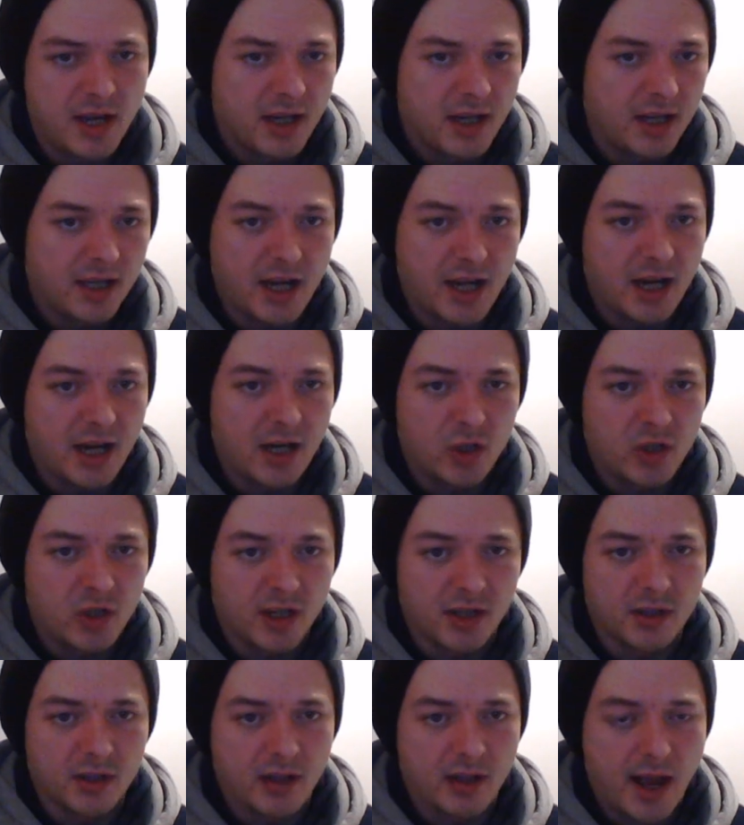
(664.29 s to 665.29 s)
gauge
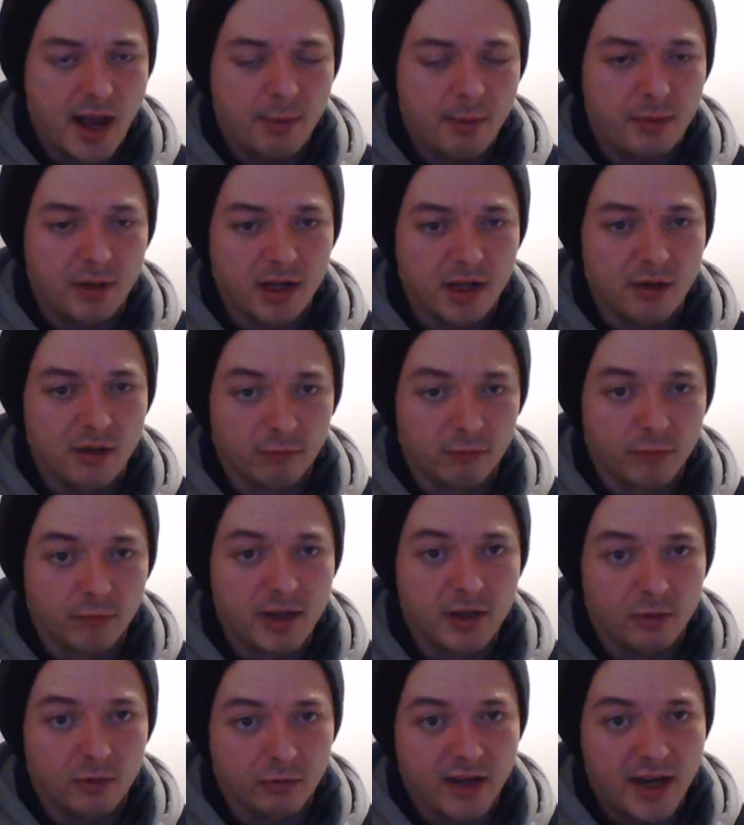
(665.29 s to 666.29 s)
things that are happening in
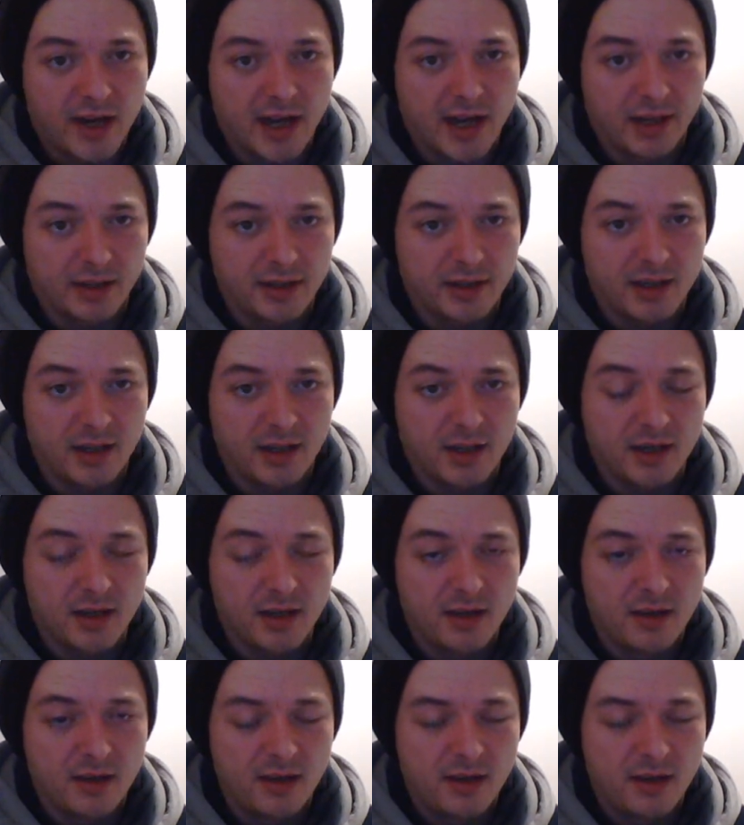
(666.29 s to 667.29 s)
real reality,
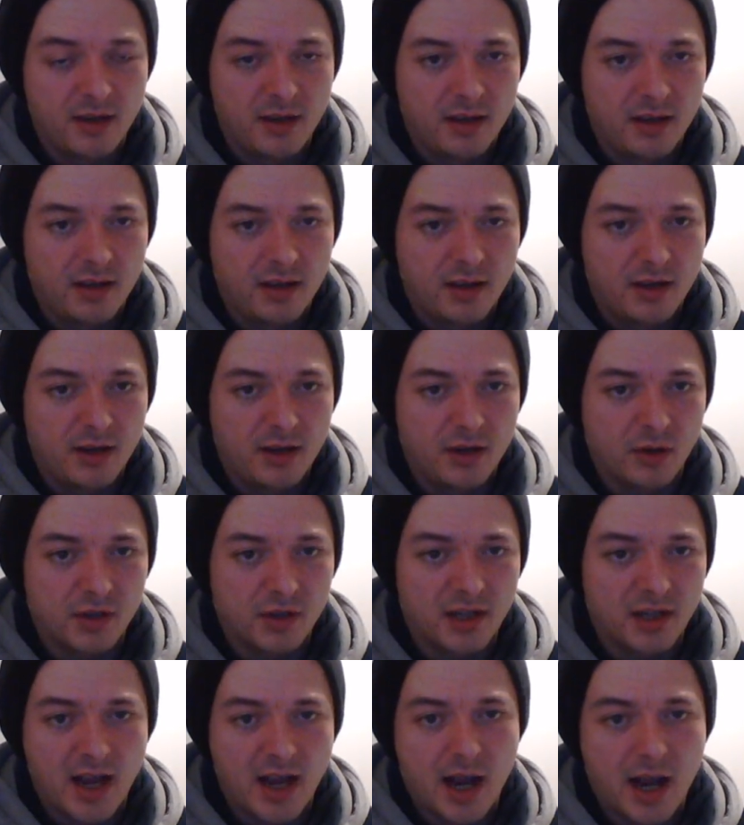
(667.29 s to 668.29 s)
not
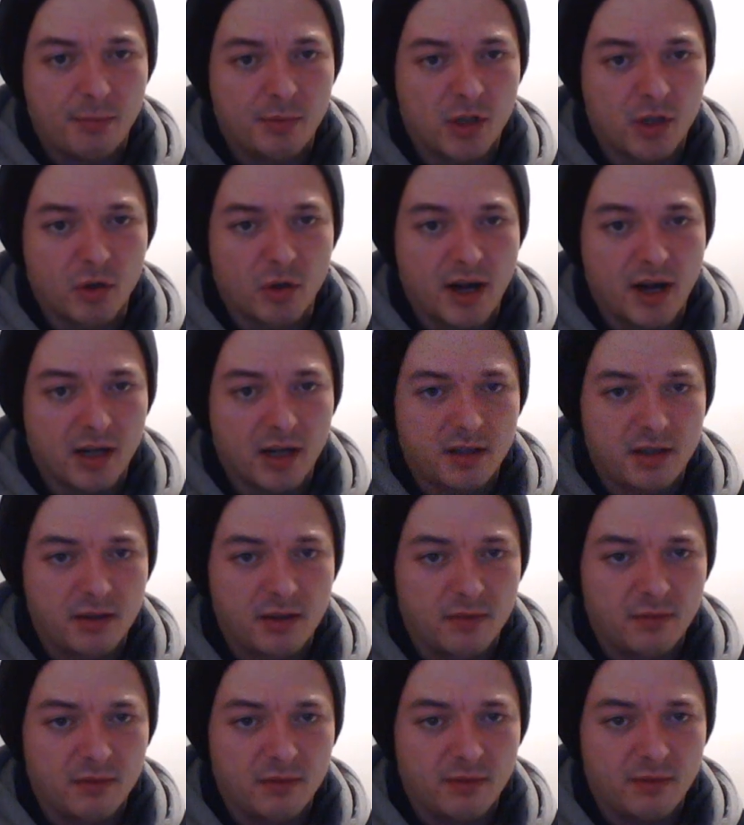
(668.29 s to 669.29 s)
in abstract
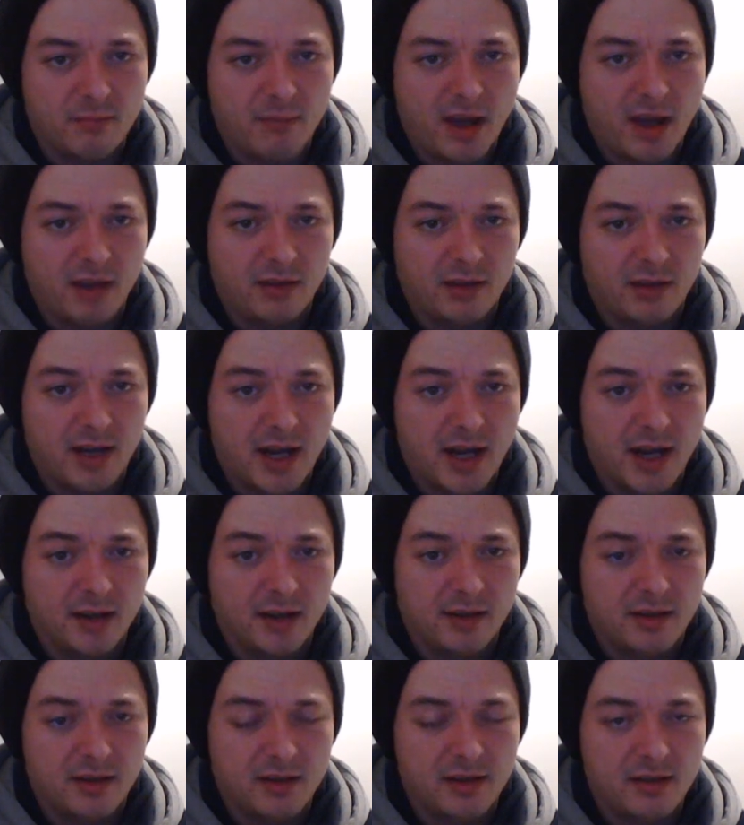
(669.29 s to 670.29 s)
math
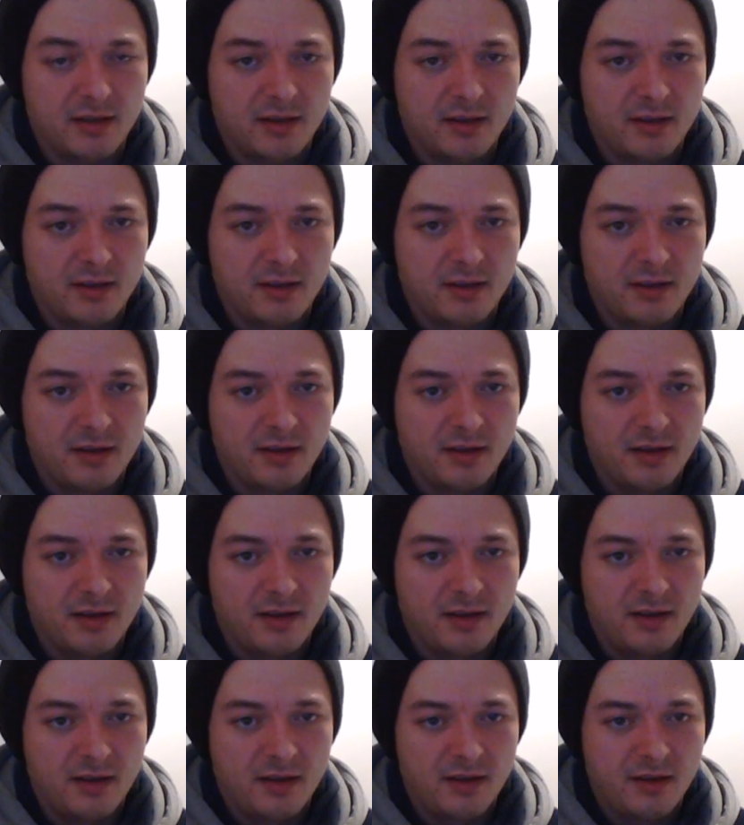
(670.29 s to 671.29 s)
land.
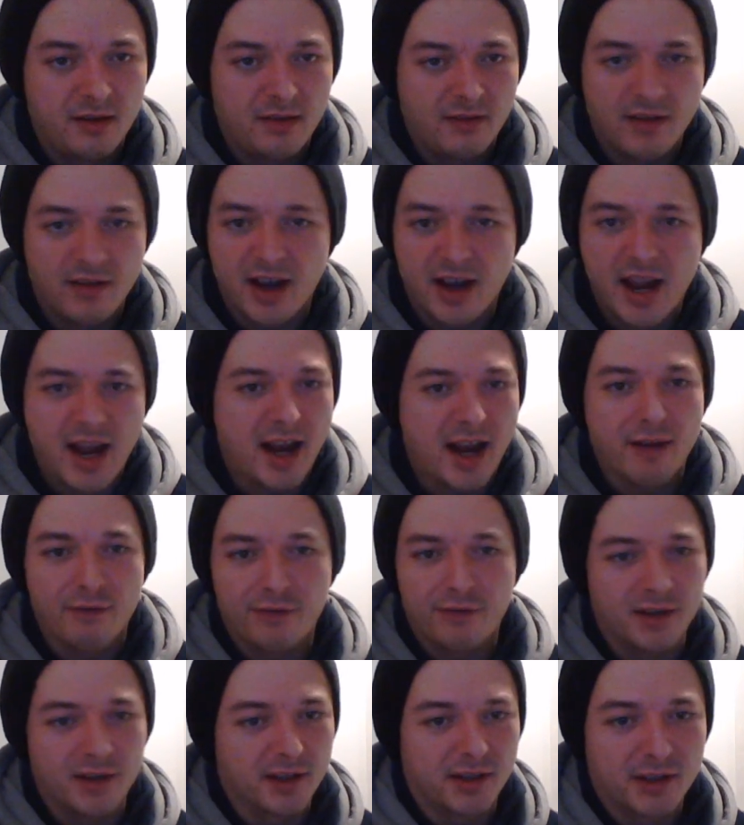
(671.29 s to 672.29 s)
I hate
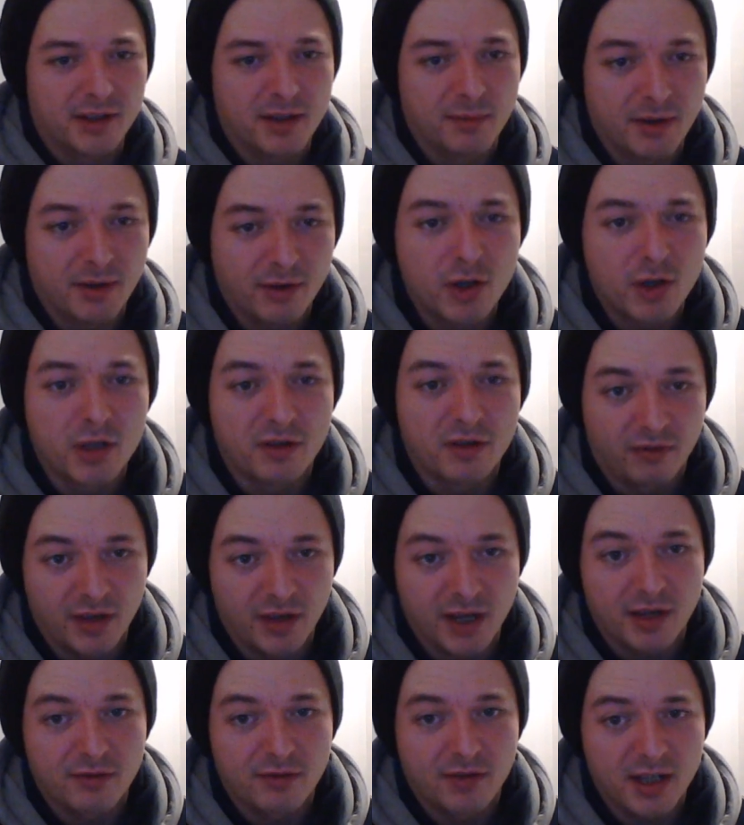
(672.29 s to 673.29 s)
physics because of
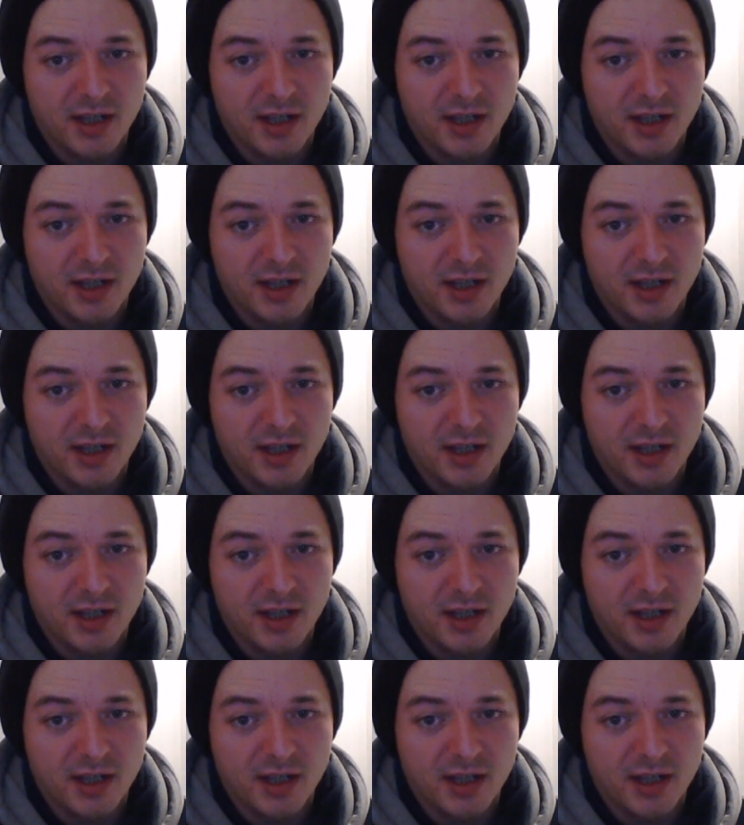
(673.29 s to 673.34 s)
this.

=====

» **EXERCISE AIM**:
The expected answer is an unaltered copy of the listing, images removed.

» **EXPECTED ANSWER**:
(664.29 s to 665.29 s)
gauge
(665.29 s to 666.29 s)
things that are happening in
(666.29 s to 667.29 s)
real reality,
(667.29 s to 668.29 s)
not
(668.29 s to 669.29 s)
in abstract
(669.29 s to 670.29 s)
math
(670.29 s to 671.29 s)
land.
(671.29 s to 672.29 s)
I hate
(672.29 s to 673.29 s)
physics because of
(673.29 s to 673.34 s)
this.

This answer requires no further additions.